Work required ::
The pictures do not go in the copy. Reproduce the rest of the entries exactly.

Records supplied ::

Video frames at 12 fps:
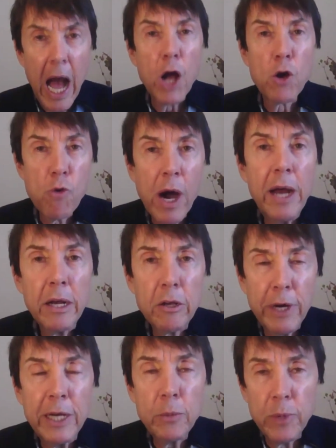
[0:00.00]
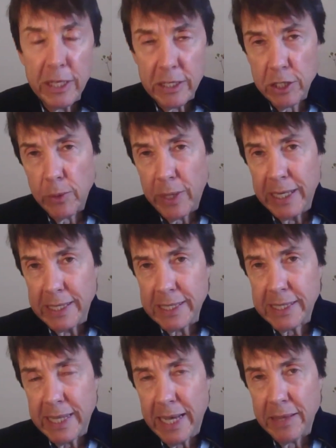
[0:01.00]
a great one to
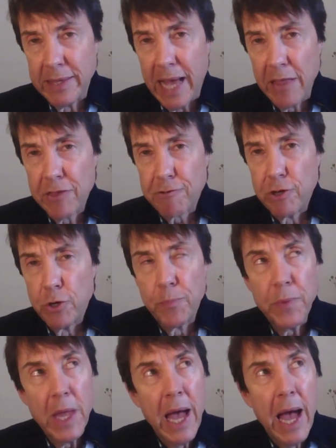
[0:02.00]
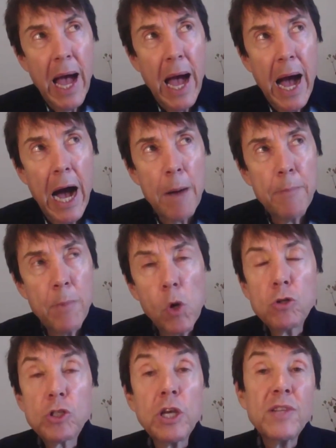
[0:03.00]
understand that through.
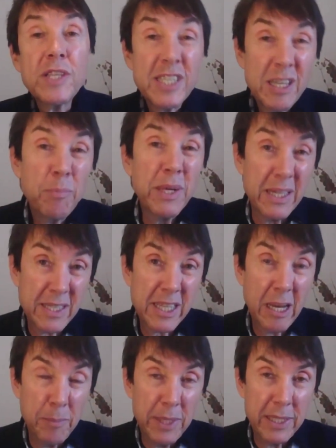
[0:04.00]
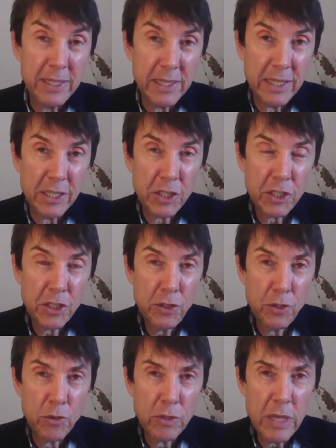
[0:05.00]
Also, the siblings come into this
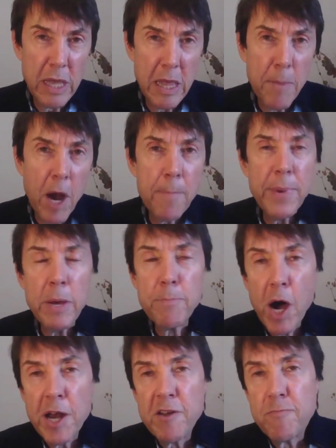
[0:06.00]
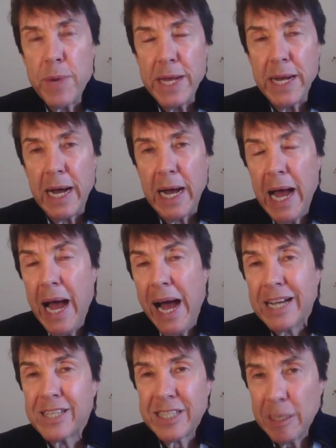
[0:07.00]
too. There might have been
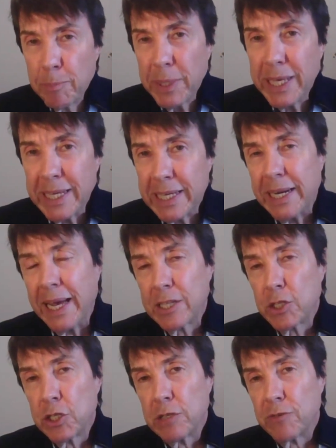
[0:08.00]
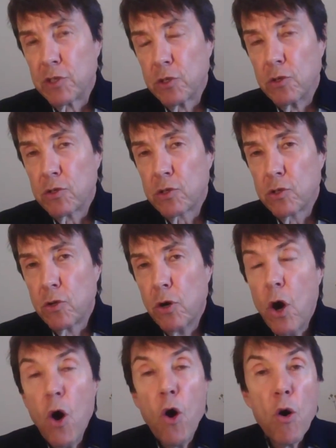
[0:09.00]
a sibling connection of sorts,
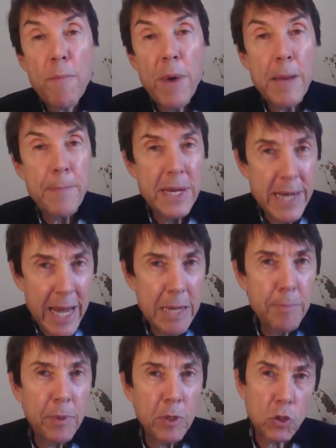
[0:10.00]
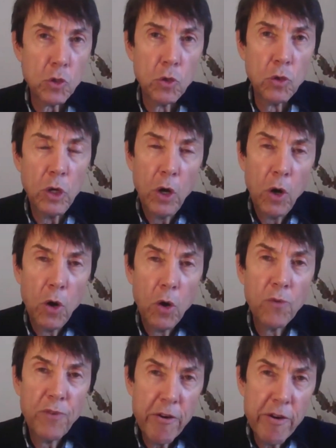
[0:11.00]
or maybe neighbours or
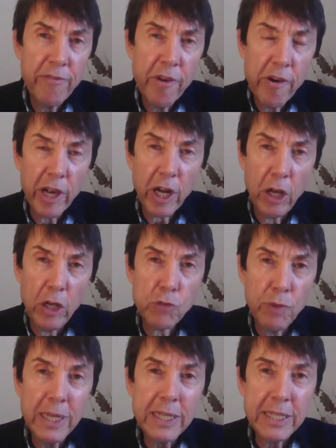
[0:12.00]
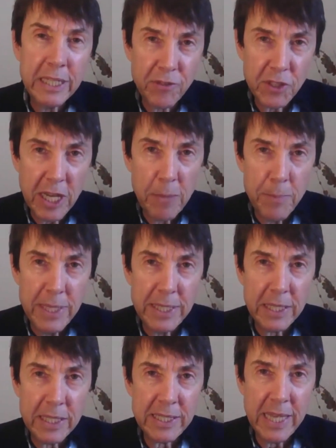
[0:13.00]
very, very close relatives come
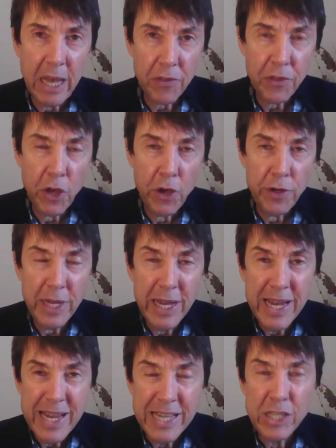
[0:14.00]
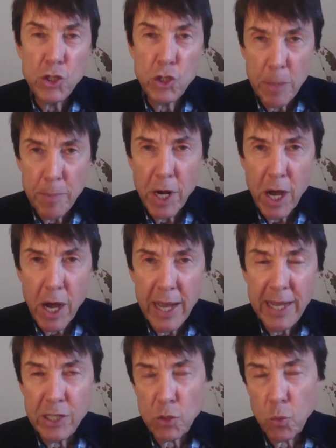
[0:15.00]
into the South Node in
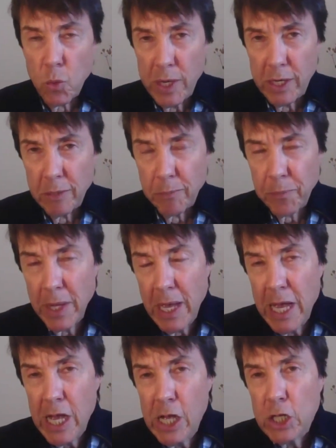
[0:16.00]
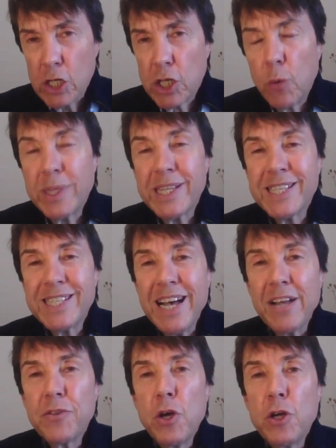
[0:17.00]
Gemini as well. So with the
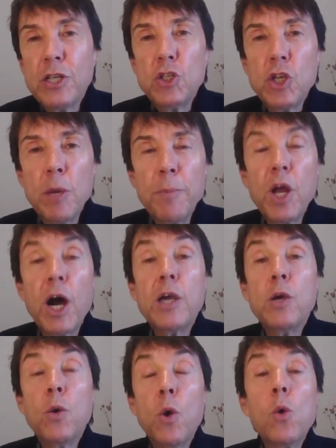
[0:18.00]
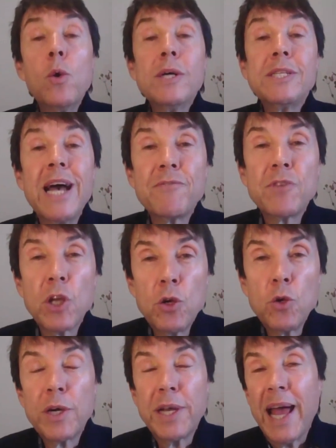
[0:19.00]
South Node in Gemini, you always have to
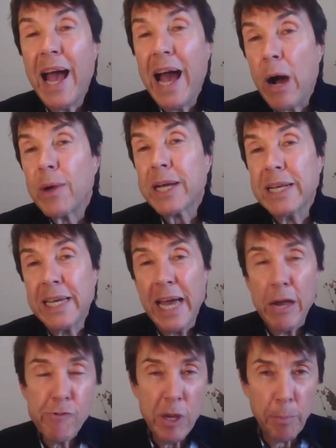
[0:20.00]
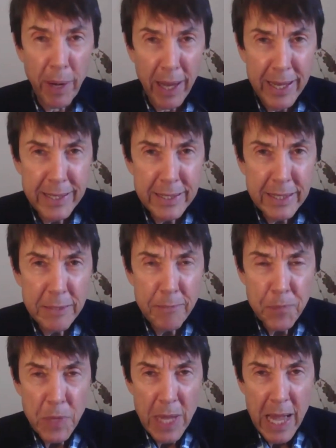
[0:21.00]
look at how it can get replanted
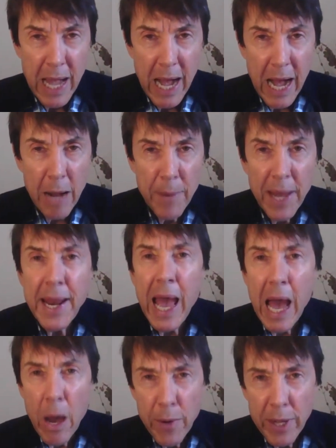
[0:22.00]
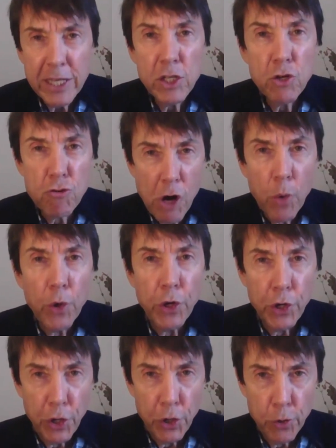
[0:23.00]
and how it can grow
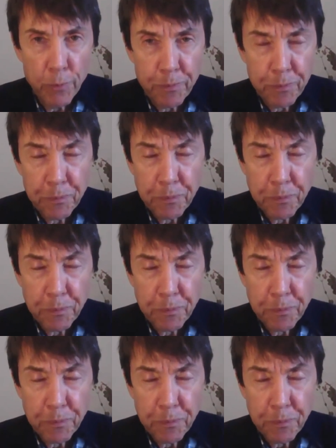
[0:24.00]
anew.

Output for this exercise ::
Video frames at 12 fps:
[0:00.00]
[0:01.00]
a great one to
[0:02.00]
[0:03.00]
understand that through.
[0:04.00]
[0:05.00]
Also, the siblings come into this
[0:06.00]
[0:07.00]
too. There might have been
[0:08.00]
[0:09.00]
a sibling connection of sorts,
[0:10.00]
[0:11.00]
or maybe neighbours or
[0:12.00]
[0:13.00]
very, very close relatives come
[0:14.00]
[0:15.00]
into the South Node in
[0:16.00]
[0:17.00]
Gemini as well. So with the
[0:18.00]
[0:19.00]
South Node in Gemini, you always have to
[0:20.00]
[0:21.00]
look at how it can get replanted
[0:22.00]
[0:23.00]
and how it can grow
[0:24.00]
anew.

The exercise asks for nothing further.